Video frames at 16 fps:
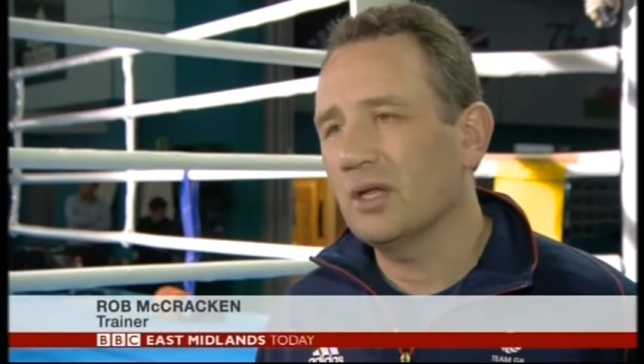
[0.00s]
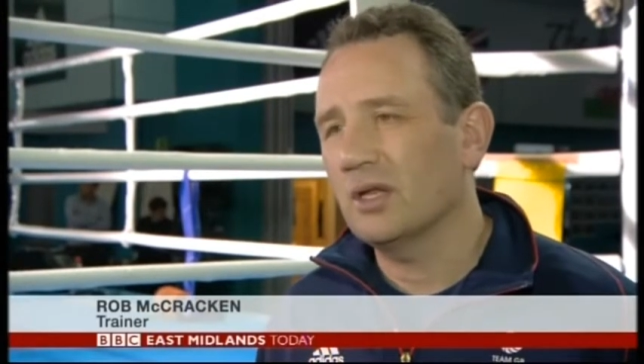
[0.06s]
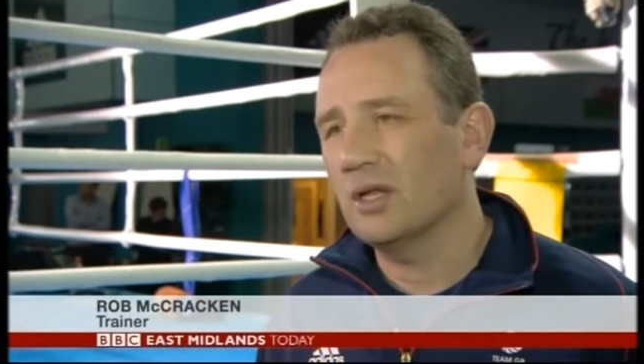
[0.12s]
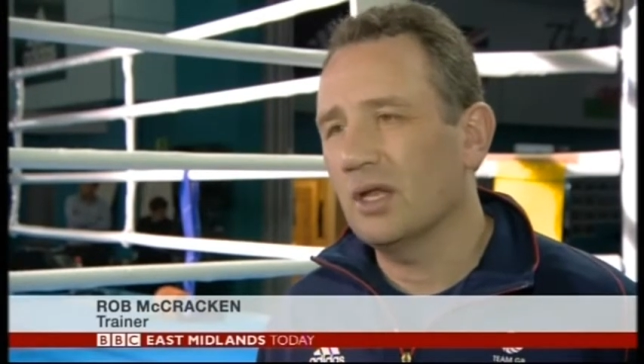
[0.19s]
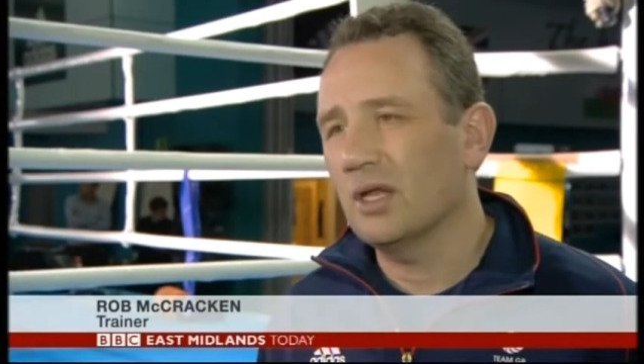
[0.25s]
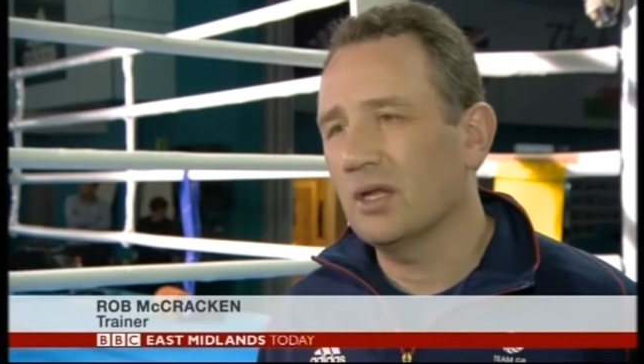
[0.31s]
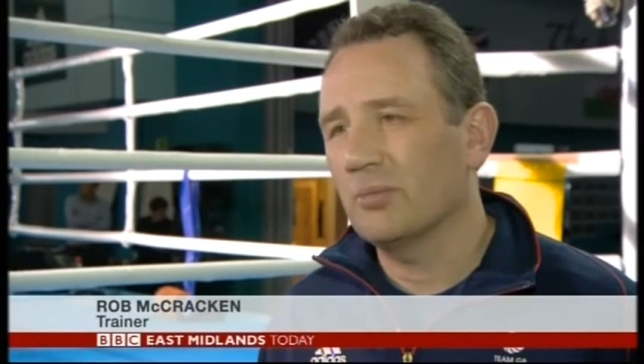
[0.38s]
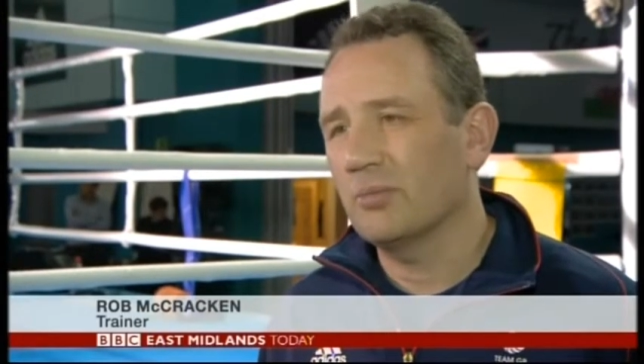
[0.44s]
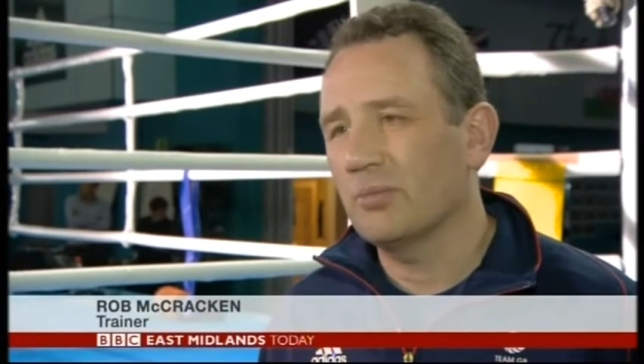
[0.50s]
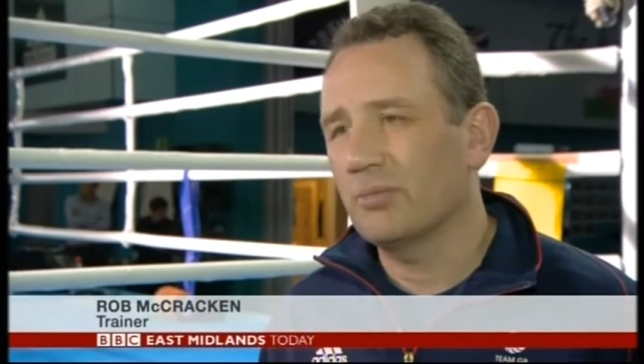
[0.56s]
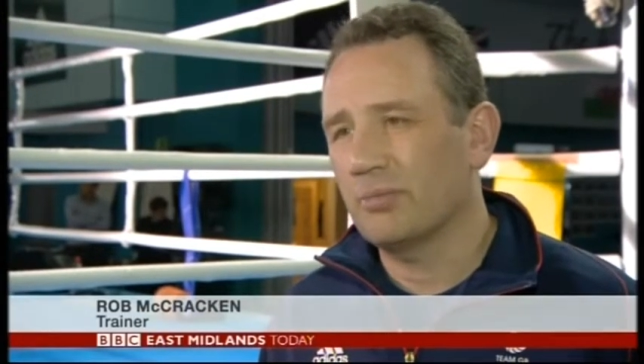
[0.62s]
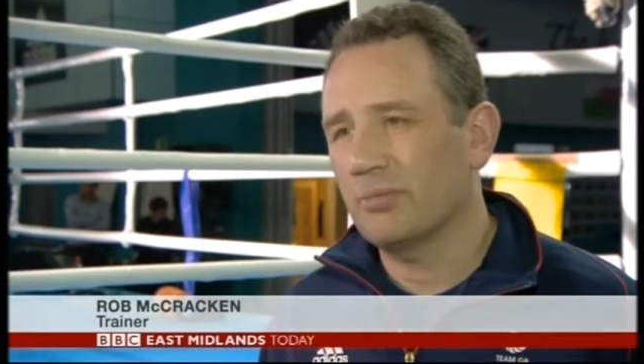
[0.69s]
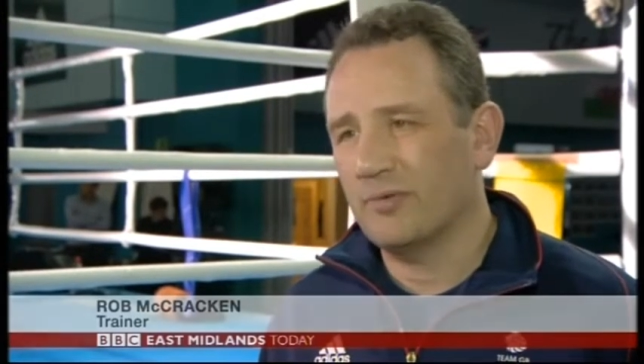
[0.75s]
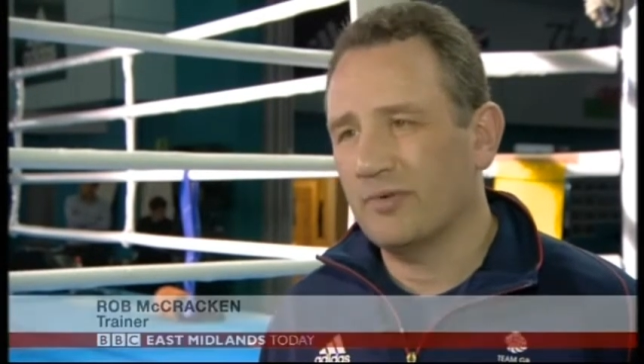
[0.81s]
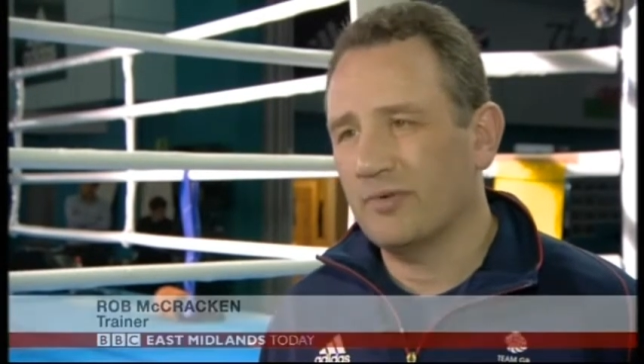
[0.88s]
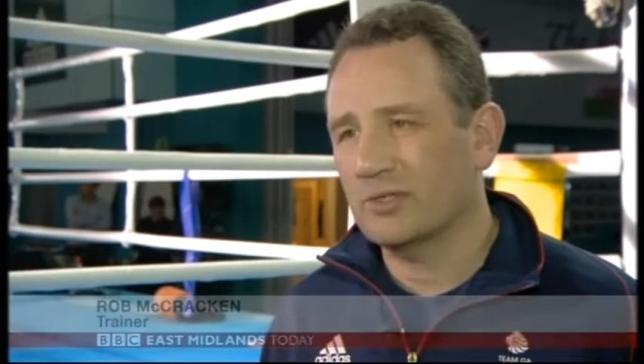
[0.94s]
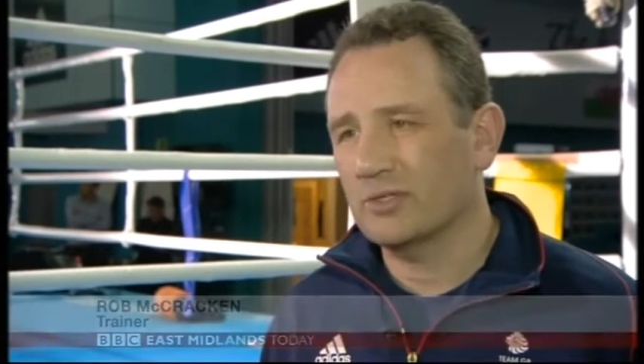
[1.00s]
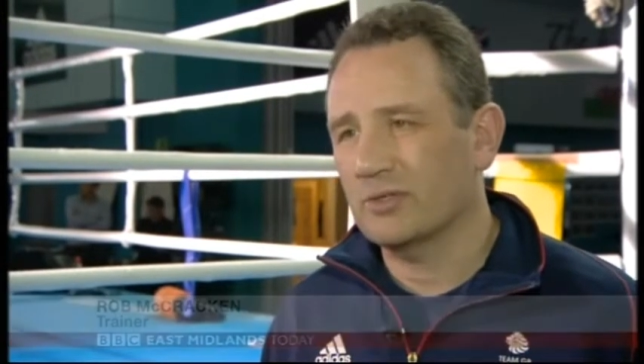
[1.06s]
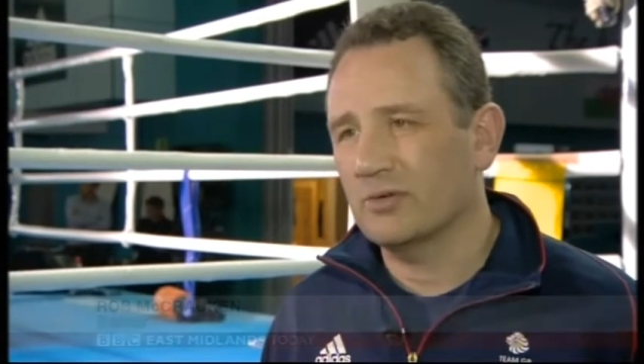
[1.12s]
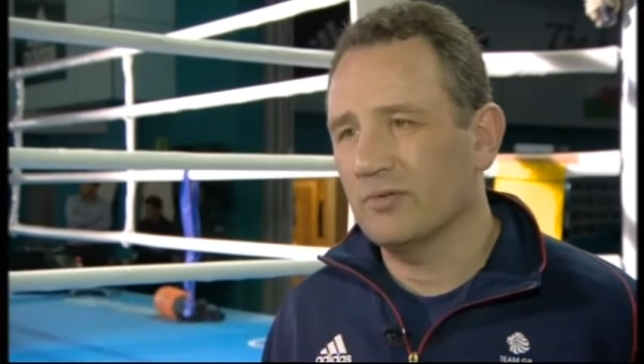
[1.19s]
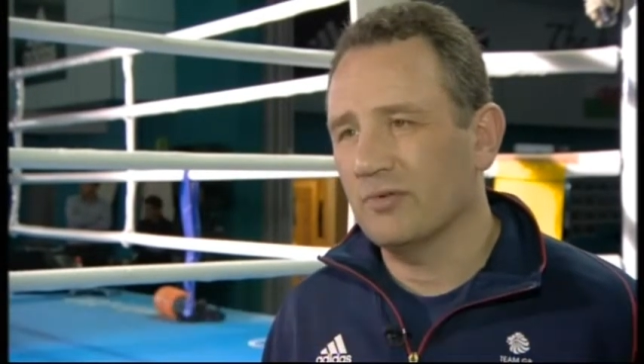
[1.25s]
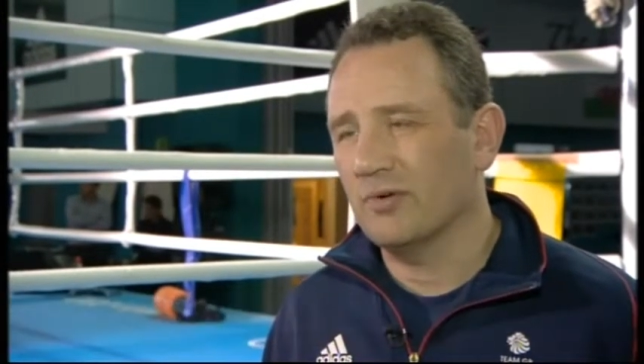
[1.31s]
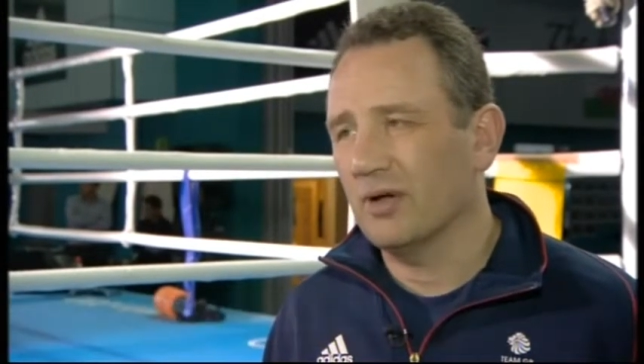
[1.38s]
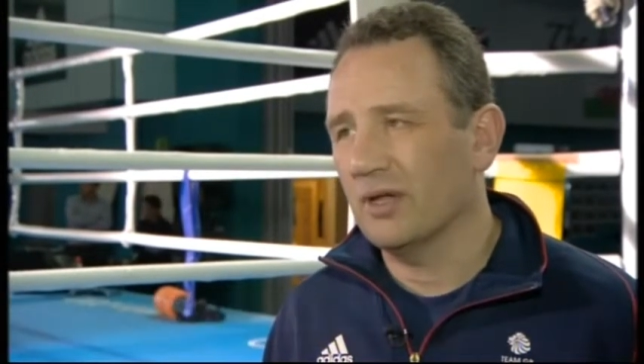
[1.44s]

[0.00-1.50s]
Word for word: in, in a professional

> THE PROBLEM: Could you print all the entries exactly as they stand, with the pictures left out?

> WORKED SOLUTION:
Video frames at 16 fps:
[0.00s]
[0.06s]
[0.12s]
[0.19s]
[0.25s]
[0.31s]
[0.38s]
[0.44s]
[0.50s]
[0.56s]
[0.62s]
[0.69s]
[0.75s]
[0.81s]
[0.88s]
[0.94s]
[1.00s]
[1.06s]
[1.12s]
[1.19s]
[1.25s]
[1.31s]
[1.38s]
[1.44s]

[0.00-1.50s]
Word for word: in, in a professional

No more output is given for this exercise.